It is hard to comprehend that in little more than half a year we have consumed a full year’s worth of the resources that the earth can generate. It is patently not sustainable. Can it be reversed if we limited our consumption? The answer is certainly yes if we have the will, or if we are forced by circumstances. In 2020, the year of the pandemic, the date did recede – by a good three weeks to 22nd August. 

The passage from Matthew’s gospel asks us if life is more than food and clothes? I wonder what life means for you? 

I wonder what life means for a family dependent on food aid in Afghanistan? I wonder what life means for a family in the UK who is relying on the £20 top up to Universal Credit?I wonder what it means for the person forced to use a food bank? 

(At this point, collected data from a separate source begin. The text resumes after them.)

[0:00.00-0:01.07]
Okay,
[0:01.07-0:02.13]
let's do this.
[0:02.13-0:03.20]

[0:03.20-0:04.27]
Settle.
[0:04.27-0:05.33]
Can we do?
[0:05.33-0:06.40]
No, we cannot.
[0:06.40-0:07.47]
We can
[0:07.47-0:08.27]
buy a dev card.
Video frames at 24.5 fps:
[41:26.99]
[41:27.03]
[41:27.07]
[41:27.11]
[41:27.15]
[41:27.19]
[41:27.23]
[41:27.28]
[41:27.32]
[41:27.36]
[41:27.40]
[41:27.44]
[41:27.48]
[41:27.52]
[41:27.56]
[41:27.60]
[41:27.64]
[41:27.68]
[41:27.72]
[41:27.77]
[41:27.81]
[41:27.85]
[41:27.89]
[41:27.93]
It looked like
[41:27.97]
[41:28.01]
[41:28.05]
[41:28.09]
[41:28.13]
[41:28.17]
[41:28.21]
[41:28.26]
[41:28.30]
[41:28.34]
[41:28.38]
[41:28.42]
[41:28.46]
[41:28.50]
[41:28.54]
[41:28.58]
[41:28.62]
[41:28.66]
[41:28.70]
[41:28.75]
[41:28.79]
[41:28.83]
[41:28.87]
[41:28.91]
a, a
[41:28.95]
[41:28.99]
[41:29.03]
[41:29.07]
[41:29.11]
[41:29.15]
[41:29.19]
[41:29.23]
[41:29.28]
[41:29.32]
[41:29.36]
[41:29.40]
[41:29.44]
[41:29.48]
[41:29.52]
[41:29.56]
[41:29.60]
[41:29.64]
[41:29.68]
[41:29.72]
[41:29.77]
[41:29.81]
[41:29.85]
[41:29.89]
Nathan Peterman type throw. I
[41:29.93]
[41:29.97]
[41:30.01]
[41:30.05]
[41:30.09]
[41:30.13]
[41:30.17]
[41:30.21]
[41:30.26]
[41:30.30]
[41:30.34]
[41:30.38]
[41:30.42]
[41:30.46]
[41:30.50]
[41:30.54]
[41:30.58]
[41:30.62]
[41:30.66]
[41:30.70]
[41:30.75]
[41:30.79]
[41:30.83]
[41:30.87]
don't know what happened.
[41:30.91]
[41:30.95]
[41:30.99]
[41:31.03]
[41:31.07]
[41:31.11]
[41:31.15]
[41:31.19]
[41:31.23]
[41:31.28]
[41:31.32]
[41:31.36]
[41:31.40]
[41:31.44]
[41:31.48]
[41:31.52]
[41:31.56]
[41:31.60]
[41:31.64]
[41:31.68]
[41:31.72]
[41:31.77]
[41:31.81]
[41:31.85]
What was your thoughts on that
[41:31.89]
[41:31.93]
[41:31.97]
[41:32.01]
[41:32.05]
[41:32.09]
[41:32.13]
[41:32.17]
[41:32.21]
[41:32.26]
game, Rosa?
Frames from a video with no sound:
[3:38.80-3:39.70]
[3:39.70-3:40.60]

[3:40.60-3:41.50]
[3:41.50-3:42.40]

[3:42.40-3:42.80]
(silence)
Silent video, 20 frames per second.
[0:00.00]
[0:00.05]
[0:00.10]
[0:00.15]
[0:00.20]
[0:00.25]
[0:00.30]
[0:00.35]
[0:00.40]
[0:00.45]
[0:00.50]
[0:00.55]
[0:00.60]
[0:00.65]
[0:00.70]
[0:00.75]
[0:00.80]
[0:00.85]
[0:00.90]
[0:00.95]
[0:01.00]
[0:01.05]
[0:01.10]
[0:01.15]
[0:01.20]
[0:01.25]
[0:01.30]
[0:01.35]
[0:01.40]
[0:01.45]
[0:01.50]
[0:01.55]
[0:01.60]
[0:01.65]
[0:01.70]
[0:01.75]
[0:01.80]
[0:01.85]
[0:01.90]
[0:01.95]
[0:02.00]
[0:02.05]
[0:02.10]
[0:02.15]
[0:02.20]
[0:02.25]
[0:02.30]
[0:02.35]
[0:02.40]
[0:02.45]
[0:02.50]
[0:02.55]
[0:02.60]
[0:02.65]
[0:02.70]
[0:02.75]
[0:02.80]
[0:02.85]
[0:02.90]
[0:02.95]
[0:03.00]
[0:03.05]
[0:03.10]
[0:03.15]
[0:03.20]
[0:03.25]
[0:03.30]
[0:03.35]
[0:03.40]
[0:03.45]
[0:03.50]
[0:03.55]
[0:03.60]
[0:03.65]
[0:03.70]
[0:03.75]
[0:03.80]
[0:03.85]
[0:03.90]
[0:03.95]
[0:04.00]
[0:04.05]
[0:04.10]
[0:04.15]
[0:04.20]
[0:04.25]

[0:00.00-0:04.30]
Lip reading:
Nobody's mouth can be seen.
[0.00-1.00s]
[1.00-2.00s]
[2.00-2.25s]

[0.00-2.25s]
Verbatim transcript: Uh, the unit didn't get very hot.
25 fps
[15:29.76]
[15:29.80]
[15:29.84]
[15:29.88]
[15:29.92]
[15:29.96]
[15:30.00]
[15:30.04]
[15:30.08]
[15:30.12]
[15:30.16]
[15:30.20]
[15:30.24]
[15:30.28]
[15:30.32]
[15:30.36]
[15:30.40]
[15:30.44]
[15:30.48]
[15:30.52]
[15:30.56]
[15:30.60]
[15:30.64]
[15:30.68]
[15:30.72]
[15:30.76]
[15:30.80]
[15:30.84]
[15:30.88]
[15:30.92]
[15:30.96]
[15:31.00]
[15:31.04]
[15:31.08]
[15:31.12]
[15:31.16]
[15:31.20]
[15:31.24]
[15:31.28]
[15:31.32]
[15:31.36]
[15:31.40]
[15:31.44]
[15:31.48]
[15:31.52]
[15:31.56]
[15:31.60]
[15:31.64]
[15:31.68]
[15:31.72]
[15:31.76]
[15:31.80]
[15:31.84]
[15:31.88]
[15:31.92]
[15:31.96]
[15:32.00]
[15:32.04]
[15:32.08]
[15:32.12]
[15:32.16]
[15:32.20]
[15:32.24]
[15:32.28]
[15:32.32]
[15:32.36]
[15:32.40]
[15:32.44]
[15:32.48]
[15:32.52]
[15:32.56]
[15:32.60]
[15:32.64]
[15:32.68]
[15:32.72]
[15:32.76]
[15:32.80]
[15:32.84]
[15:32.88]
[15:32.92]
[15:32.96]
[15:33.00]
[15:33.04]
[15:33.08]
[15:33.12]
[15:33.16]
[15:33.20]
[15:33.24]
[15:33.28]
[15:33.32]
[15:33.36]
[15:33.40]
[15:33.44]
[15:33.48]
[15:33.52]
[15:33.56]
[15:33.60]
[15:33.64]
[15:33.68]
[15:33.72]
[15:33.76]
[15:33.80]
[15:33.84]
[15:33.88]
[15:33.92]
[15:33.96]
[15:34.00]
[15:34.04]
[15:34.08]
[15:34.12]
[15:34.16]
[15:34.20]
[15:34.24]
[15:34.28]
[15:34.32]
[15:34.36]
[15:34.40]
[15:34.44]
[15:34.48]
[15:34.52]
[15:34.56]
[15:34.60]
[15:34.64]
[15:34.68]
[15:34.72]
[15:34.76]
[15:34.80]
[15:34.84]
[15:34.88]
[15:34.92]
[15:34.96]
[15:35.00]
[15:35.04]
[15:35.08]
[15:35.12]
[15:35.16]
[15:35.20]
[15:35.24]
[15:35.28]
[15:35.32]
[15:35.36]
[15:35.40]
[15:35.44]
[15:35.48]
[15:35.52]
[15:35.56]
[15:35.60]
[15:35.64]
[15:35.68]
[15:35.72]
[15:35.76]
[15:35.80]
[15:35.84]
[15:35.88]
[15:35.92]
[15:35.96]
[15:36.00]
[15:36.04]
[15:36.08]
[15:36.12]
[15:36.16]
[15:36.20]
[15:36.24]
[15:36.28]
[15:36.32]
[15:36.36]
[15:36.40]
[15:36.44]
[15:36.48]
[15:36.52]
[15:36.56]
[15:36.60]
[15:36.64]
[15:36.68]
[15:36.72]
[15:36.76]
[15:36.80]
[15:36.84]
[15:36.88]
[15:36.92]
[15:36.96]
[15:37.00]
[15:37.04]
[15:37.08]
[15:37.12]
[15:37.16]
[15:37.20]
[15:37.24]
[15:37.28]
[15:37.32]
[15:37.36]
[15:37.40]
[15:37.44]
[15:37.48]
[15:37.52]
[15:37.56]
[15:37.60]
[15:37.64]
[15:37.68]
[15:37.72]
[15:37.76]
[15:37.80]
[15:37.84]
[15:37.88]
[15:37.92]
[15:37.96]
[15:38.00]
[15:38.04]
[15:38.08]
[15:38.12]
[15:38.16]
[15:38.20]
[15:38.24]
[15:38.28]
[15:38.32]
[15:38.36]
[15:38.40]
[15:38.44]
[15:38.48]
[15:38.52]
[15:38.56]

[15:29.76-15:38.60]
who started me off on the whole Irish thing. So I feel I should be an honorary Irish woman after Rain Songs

The United Nations tells us that the world produces more than enough food to feed the its population, but poverty and other barriers to access leave many people unable to afford or obtain food. Problems with markets forces and distribution networks means that food rots in the field or is otherwise wasted, without reaching the consumer.  There are real problems about poverty and equality and over consumption that arise from our current unsustainable  lifestyles, political policies and business practices.  Sadly even the birds are loosing out. Habitat loss and climate change are both conspiring to limit food and places to nest for many bird species. 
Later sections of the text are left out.